**DIRECTIONS:** Print out the complete set of records below, exactly as they read.

****************************************

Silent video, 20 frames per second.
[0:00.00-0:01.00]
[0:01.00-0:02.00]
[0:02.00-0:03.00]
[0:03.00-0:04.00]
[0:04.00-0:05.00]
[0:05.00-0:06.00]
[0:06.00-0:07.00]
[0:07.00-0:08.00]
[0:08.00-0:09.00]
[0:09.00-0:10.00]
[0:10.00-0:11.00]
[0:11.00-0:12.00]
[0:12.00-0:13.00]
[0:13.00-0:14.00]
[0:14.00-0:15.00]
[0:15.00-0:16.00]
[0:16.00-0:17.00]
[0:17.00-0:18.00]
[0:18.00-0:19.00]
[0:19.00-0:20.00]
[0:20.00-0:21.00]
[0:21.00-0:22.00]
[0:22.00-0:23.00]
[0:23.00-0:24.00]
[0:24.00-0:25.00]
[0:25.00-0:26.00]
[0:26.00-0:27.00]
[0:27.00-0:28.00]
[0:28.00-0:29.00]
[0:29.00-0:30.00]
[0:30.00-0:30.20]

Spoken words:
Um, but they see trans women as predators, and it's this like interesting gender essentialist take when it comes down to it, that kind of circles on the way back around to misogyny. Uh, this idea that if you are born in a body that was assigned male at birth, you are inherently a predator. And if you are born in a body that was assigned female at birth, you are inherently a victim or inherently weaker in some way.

****************************************

**WRITTEN RESPONSE:**
Silent video, 20 frames per second.
[0:00.00-0:01.00]
[0:01.00-0:02.00]
[0:02.00-0:03.00]
[0:03.00-0:04.00]
[0:04.00-0:05.00]
[0:05.00-0:06.00]
[0:06.00-0:07.00]
[0:07.00-0:08.00]
[0:08.00-0:09.00]
[0:09.00-0:10.00]
[0:10.00-0:11.00]
[0:11.00-0:12.00]
[0:12.00-0:13.00]
[0:13.00-0:14.00]
[0:14.00-0:15.00]
[0:15.00-0:16.00]
[0:16.00-0:17.00]
[0:17.00-0:18.00]
[0:18.00-0:19.00]
[0:19.00-0:20.00]
[0:20.00-0:21.00]
[0:21.00-0:22.00]
[0:22.00-0:23.00]
[0:23.00-0:24.00]
[0:24.00-0:25.00]
[0:25.00-0:26.00]
[0:26.00-0:27.00]
[0:27.00-0:28.00]
[0:28.00-0:29.00]
[0:29.00-0:30.00]
[0:30.00-0:30.20]

Spoken words:
Um, but they see trans women as predators, and it's this like interesting gender essentialist take when it comes down to it, that kind of circles on the way back around to misogyny. Uh, this idea that if you are born in a body that was assigned male at birth, you are inherently a predator. And if you are born in a body that was assigned female at birth, you are inherently a victim or inherently weaker in some way.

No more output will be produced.